Description of the task
Could you output the whole listing exactly as it stands, minus any images?

____

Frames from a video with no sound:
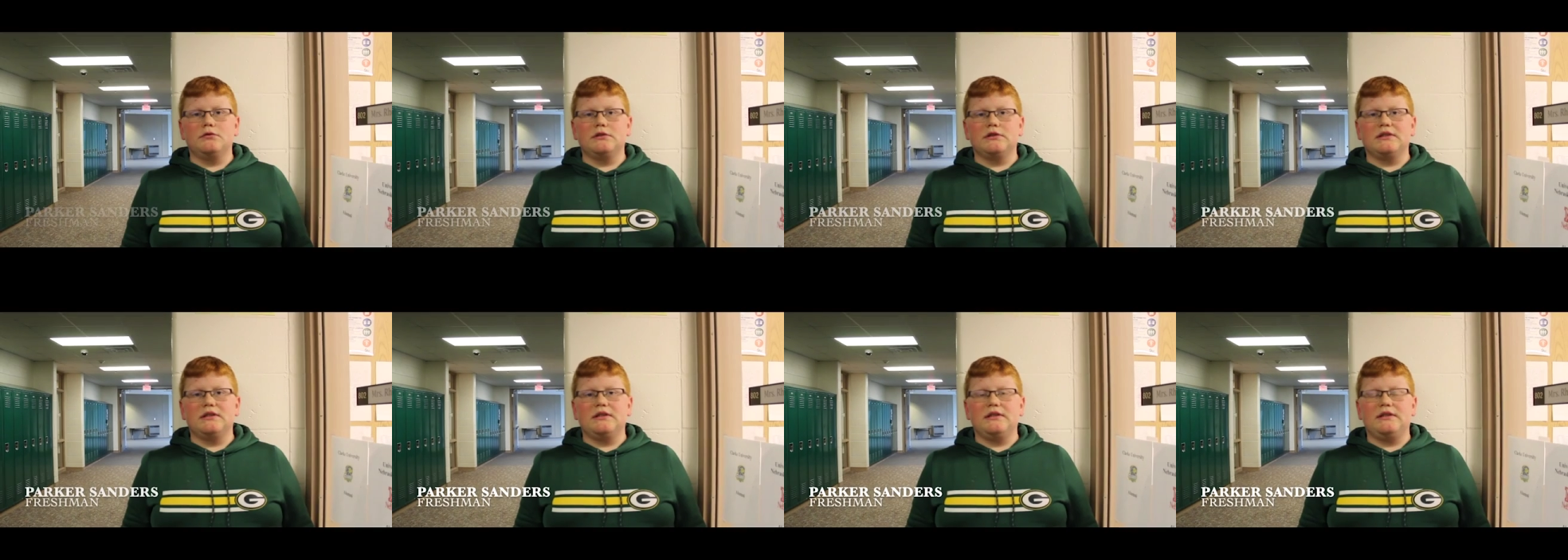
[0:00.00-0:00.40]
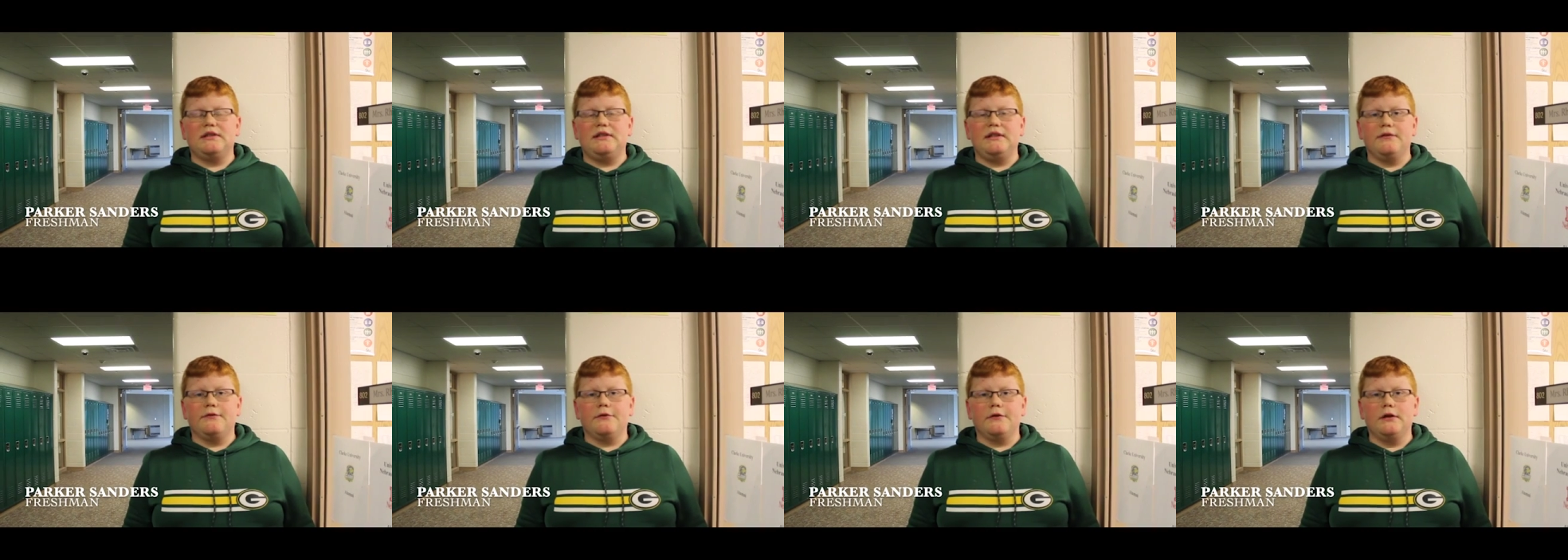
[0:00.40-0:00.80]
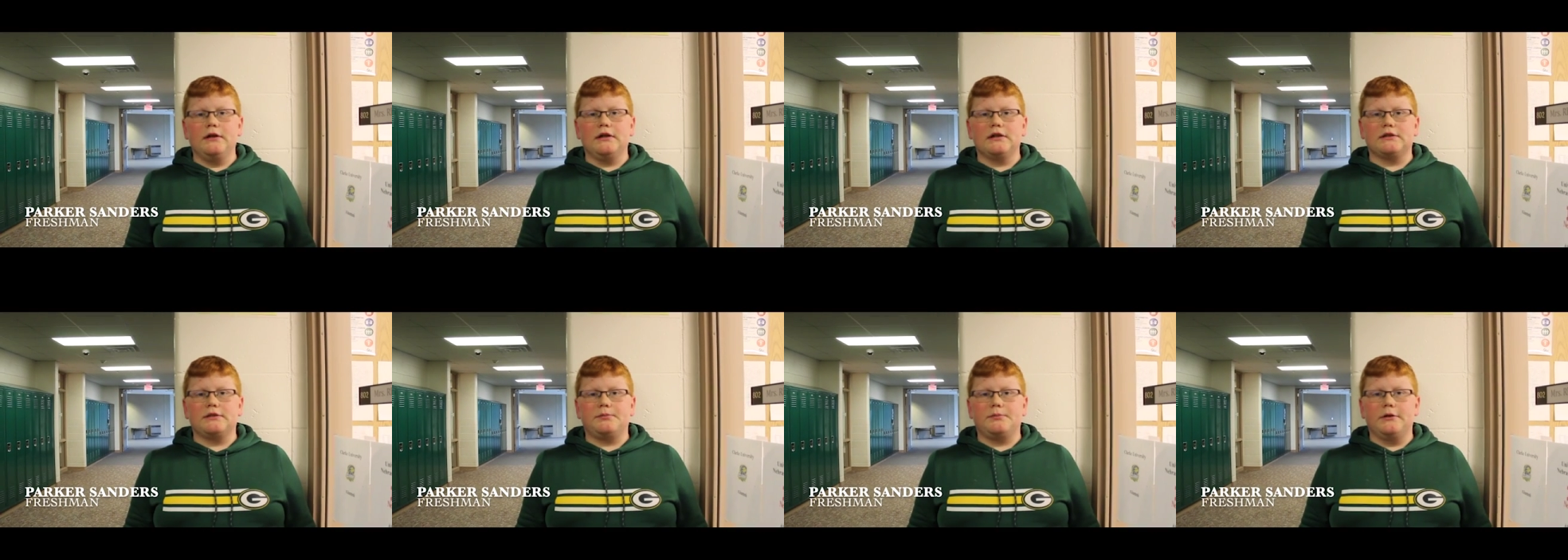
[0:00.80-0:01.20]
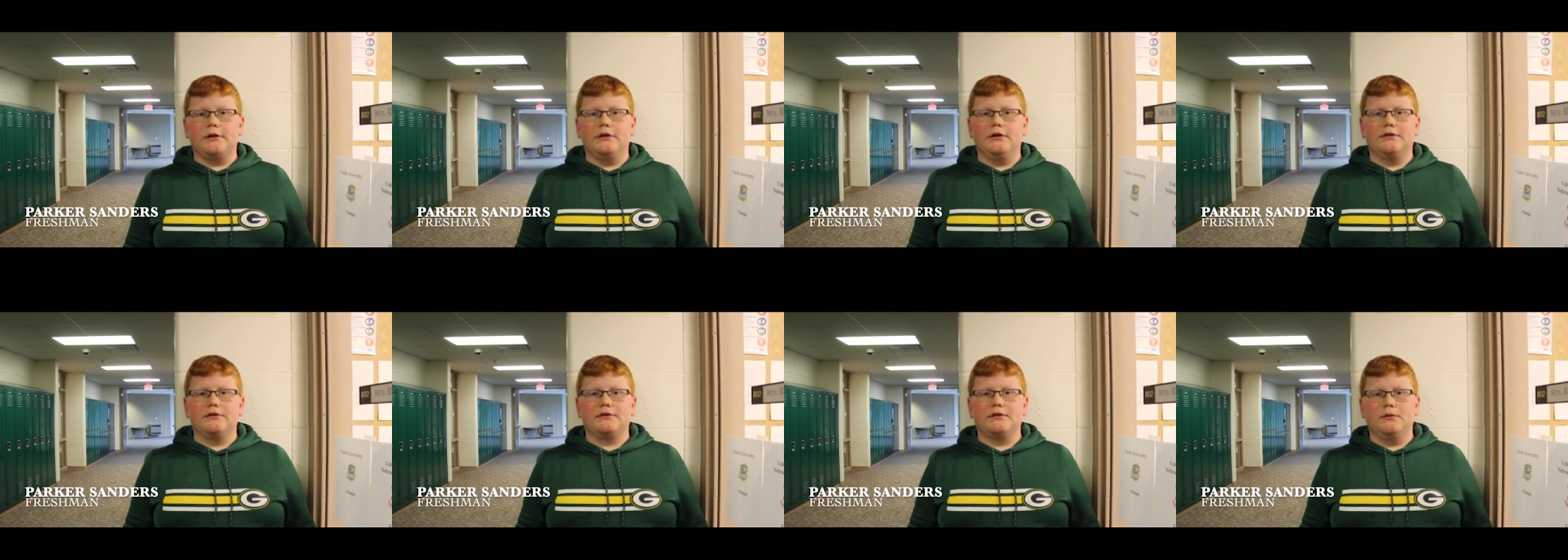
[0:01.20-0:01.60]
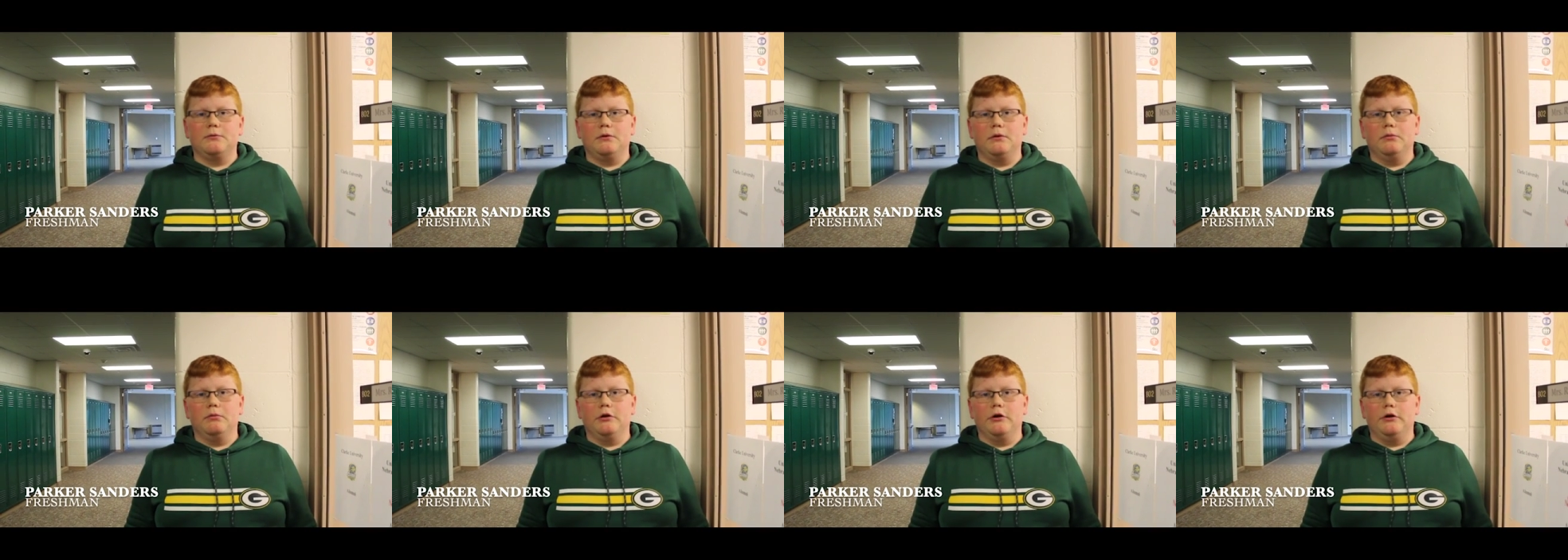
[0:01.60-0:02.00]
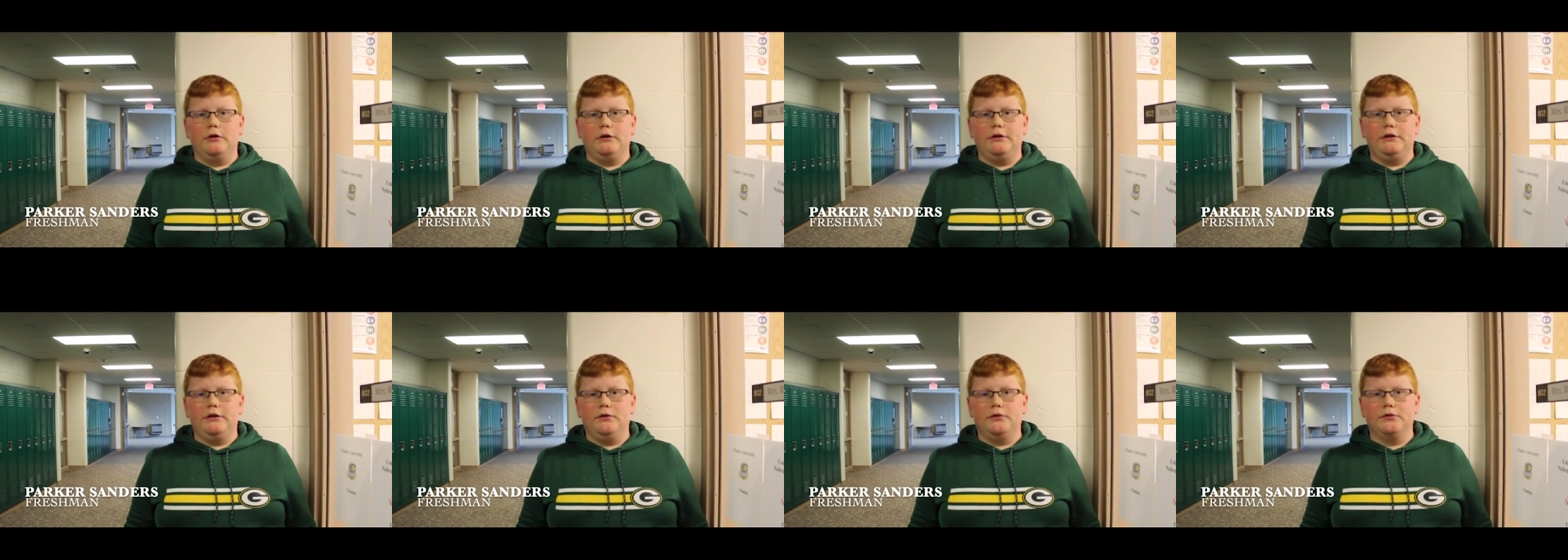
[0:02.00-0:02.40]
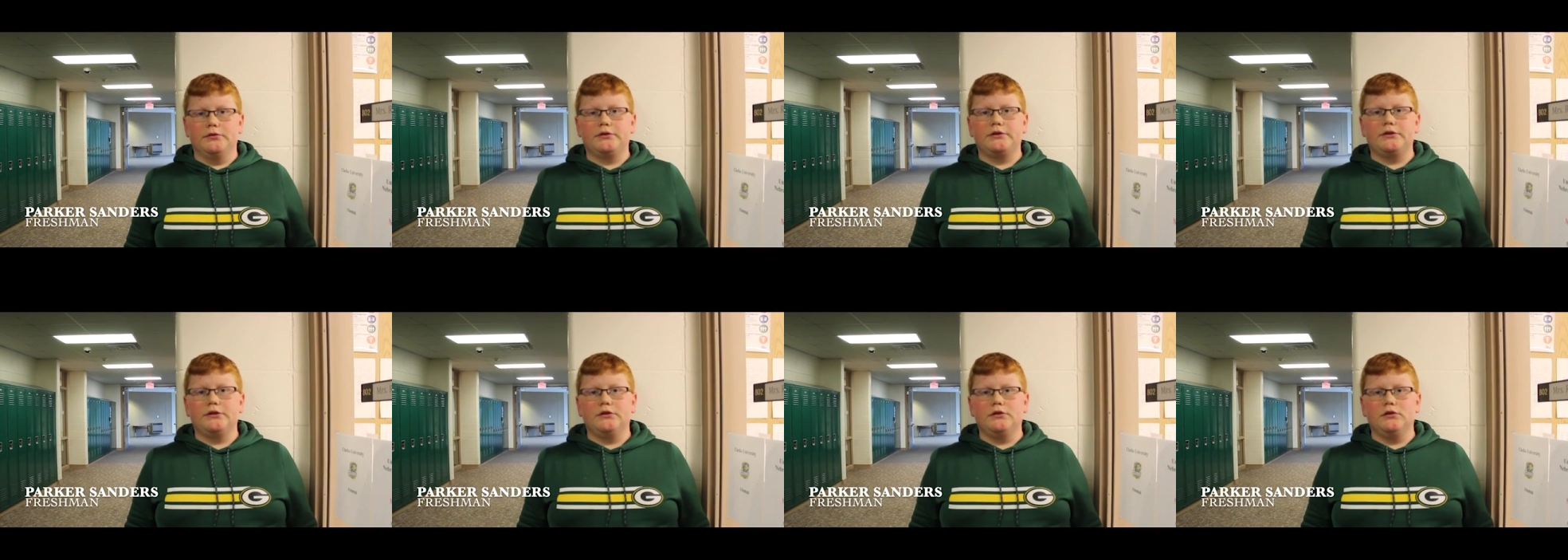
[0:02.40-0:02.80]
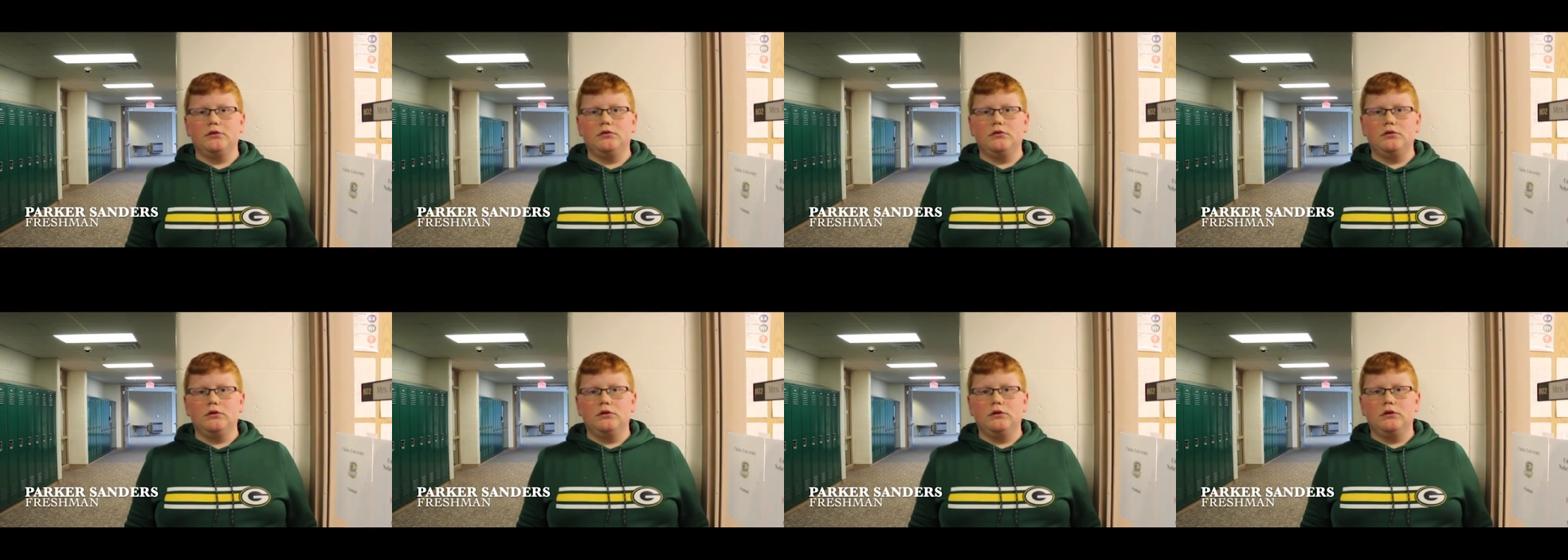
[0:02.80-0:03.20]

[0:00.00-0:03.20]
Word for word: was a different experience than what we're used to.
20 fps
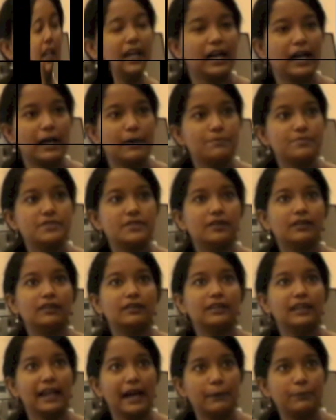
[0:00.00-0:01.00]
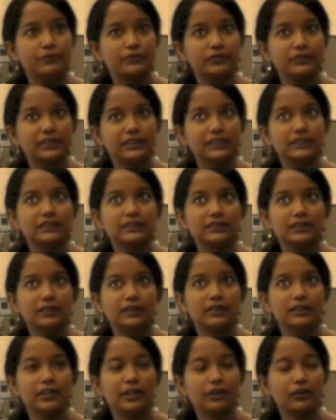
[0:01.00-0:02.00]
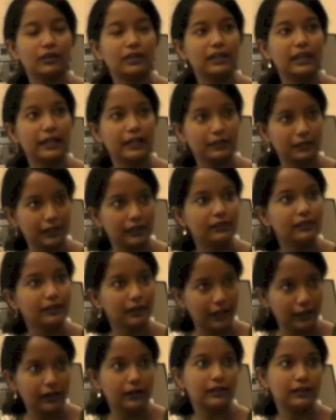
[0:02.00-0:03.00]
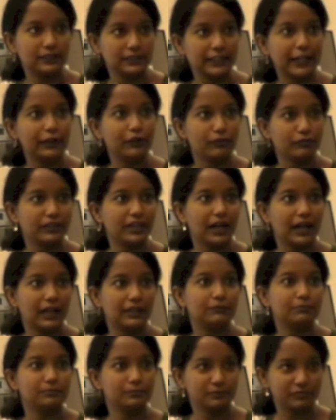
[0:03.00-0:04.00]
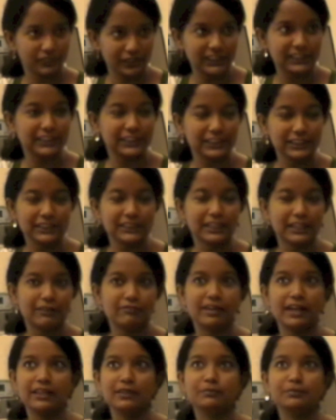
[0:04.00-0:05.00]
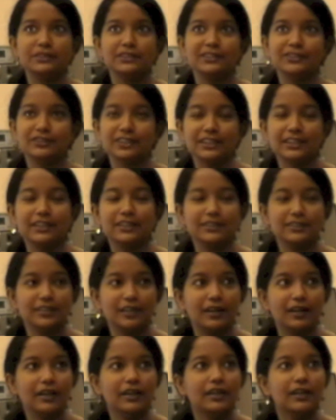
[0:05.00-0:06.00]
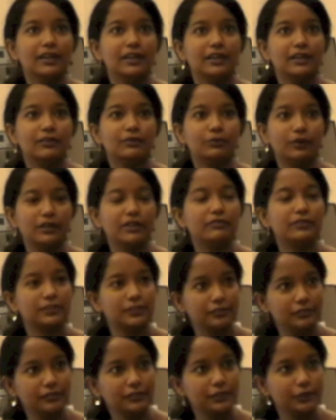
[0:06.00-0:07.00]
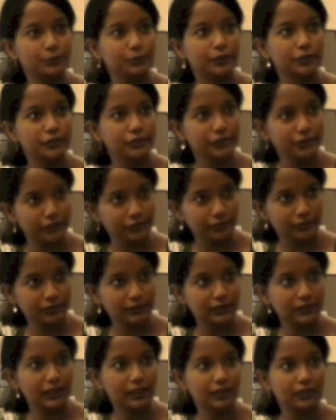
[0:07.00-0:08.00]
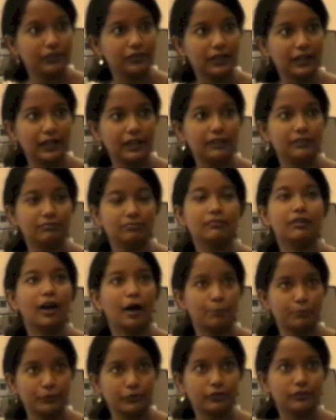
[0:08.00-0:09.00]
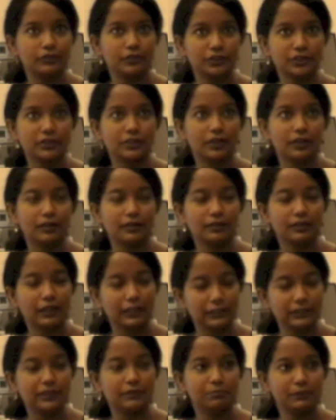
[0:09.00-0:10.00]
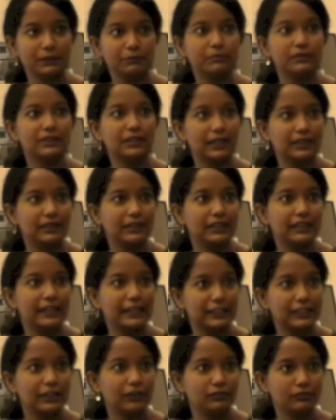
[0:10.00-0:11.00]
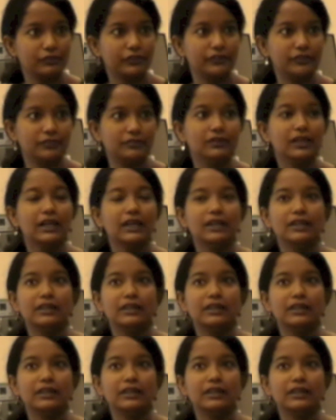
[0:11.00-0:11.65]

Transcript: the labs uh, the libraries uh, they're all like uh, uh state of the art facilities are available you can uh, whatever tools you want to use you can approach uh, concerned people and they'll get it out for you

____

Task solution
Frames from a video with no sound:
[0:00.00-0:00.40]
[0:00.40-0:00.80]
[0:00.80-0:01.20]
[0:01.20-0:01.60]
[0:01.60-0:02.00]
[0:02.00-0:02.40]
[0:02.40-0:02.80]
[0:02.80-0:03.20]

[0:00.00-0:03.20]
Word for word: was a different experience than what we're used to.
20 fps
[0:00.00-0:01.00]
[0:01.00-0:02.00]
[0:02.00-0:03.00]
[0:03.00-0:04.00]
[0:04.00-0:05.00]
[0:05.00-0:06.00]
[0:06.00-0:07.00]
[0:07.00-0:08.00]
[0:08.00-0:09.00]
[0:09.00-0:10.00]
[0:10.00-0:11.00]
[0:11.00-0:11.65]

Transcript: the labs uh, the libraries uh, they're all like uh, uh state of the art facilities are available you can uh, whatever tools you want to use you can approach uh, concerned people and they'll get it out for you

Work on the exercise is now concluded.